The big question in the banking world, which nobody wants to raise at the moment, is: Will the credit defaults caused by the corona crisis (unemployment, company bankruptcies) be so high that the banks’ equity capital will be eaten up and that the financial system will collapse as a result? Well, the European and German supervisors have currently decided to make this problem optically disappear, in which, according to the latest decision, the banks do not have to show deferred loans in their books until the end of September due to default (the “legal balance sheet fraud”, as Markus Krall put it). Problem hidden, but not solved! And the banks in the USA?
Fed with whip for banks
The US Federal Reserve announced tonight (after a positive bank stress test, ohhh miracle, once again everything is fine) that important banks in the USA are no longer allowed to buy back their own shares in the third quarter (i.e. from next week). This is an important point.

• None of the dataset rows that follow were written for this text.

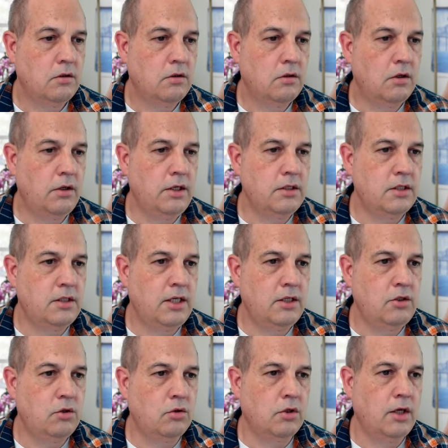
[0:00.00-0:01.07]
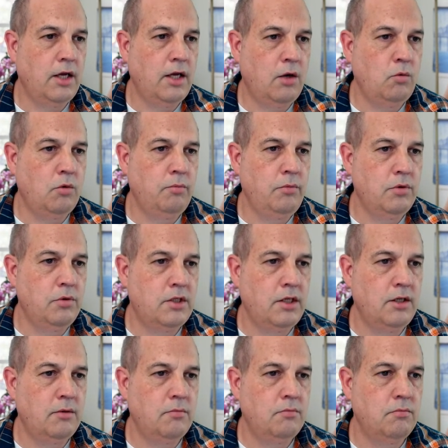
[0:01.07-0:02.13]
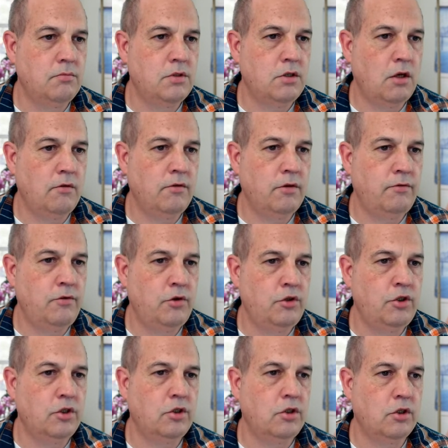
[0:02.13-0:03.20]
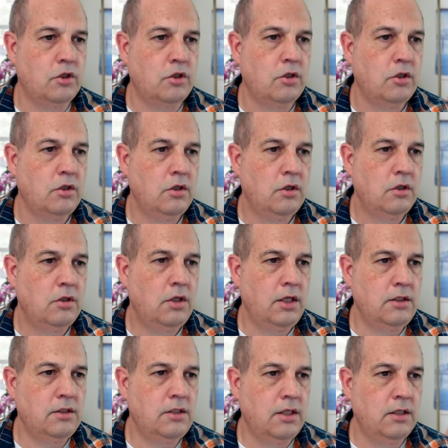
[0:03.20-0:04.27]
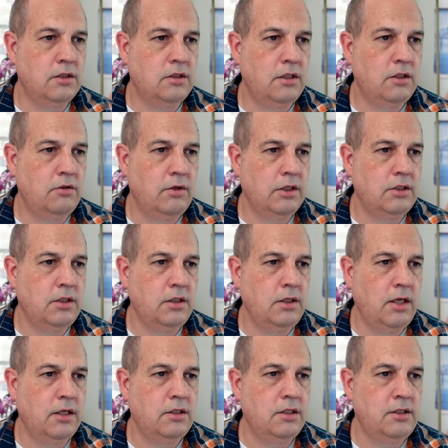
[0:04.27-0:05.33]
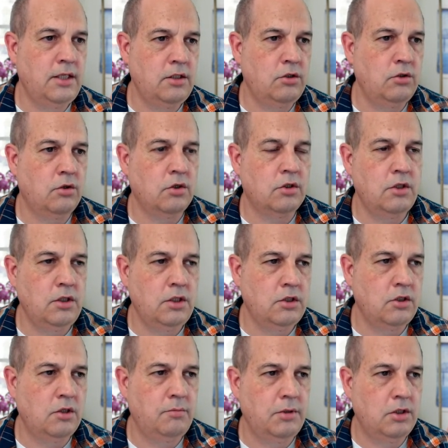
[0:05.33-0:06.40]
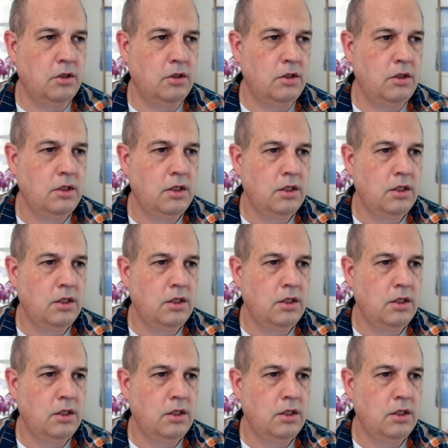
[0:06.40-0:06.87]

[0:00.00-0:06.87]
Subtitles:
Oh, here's a TED Talk. How will museums of the future look? That sounds interesting, and it's a TED Talk, so this could be good.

Especially US companies have been buying back their own shares on a gigantic scale for years in order to push the share price. And the fewer shares are freely available on the market, the more the dividend per share increases, which of course makes each individual share more valuable. But it is above all through extensive share buybacks that companies lose money. Money that is probably better kept in equity at the moment. As a reserve for the rainy days that are likely to come now. When millions of consumers and companies may no longer be able to service credit rates.
And the Fed also decided tonight that major US banks will not be able to increase their dividends at will in the third quarter. They may continue to pay dividends, but only according to a formula based on the bank’s actual earnings. The reasons for these measures by the Fed are clear. The institutions should keep as much money as possible in equity and build up reserves for the upcoming loan defaults!
SEC with carrot
The Fed is currently throwing further regulation at the banks in the USA. On the other hand the US Securities and Exchange Commission (SEC), which as an authority can be steered by the White House (unlike the Fed), is giving the banks a carrot to chew on. Because the SEC announced tonight that the Volcker Rule will be relaxed. It should ban banks from gambling on their own account after the 2008 financial crisis.
A good idea, because it makes future bank failures more unlikely! But now this rule will be relaxed a little bit. From October 1, banks will be allowed to offer financial services to hedge funds and private equity firms again. They can also subscribe to shares in certain venture capital funds. The roulette table will thus become more accessible to banks again. Support from the Trump administration. So that the banks can compensate for zero interest rates and impending loan defaults by generating more income from these areas?